Faszinierend findet Uwe Justus Wenzel dieses Buch über die Bildwelt Darwins, das der Kunst- und Bildwissenschafter Horst Bredekamp vorgelegt hat. Im Zentrum des Buchs sieht er die These, dass Darwins berühmtem Evolutionsdiagramm nicht das Bild des Baumes zugrunde liegt, sondern das der Koralle, die die natürliche Selektion wesentlich besser veranschauliche. Wenzel bescheinigt dem Autor, mit "kriminalistischem Spürsinn" und der "Belesenheit eines Universalgelehrten" darzulegen, wie Darwin den Baum, der ihm sich als verbreitetes Modellbild für "Abstammungen" anfangs empfohlen hatte, in eine Koralle transformierte. Zudem führe Bredekamp den Leser in die Debatten ein, die Mitte des 19. Jahrhunderts um naturwissenschaftliche Modellbildungen geführt wurden.
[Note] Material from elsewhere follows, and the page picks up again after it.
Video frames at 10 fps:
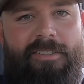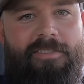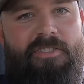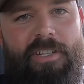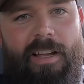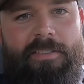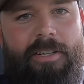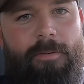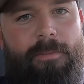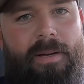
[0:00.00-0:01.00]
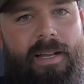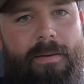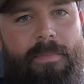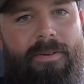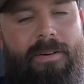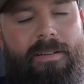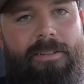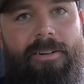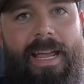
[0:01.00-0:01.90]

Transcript: It's Josh here with Buckeye Bowhunter,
Rezensionsnotiz zu Süddeutsche Zeitung, 23.02.2006

Rezensent Burkhard Müller gerät ins Schwärmen über die "kenntnis- und gedankenreiche" schmale Studie von Horst Bredekamp, der sich aus kunst- und kulturhistorischer Perspektive mit den frühen Grundlagen der Darwinschen Evolutionstheorie auseinandersetzt. Nicht der Baum sei die adäquate Metapher um die menschliche Entwicklungsgeschichte abzubilden, sondern die Koralle. Angesichts dieser Erkenntnis, die dem Korallenliebhaber und Sammler Darwin über einer "wackligen Skizze auf einem Notizblock" gekommen ist, sei dem Naturfoscher ein "Glücksmoment der Wissenschaftsgeschichte" widerfahren, wie der Autor zitiert wird. Diesem "Denkbild" des Koralle spüre Bredekamp nach und zeige auf, wie sich die einzelnen Verzweigungen als Individuen beschreiben lassen, die zwar nur an den außenliegenden Spitzen lebendig sind, aber deren abgestorbene Teile auf einen Zusammenhang in der Vergangenheit verweisen. Aus diesem Grundstock lasse sich das "Modell der Evolutionstheorie" herleiten, die der Autor entgegen der herrschenden Interpretation als janusköpfig bezeichne, da sie nicht nur eine naturphilosophiesche Tradition "vernichte" sondern auch vollende.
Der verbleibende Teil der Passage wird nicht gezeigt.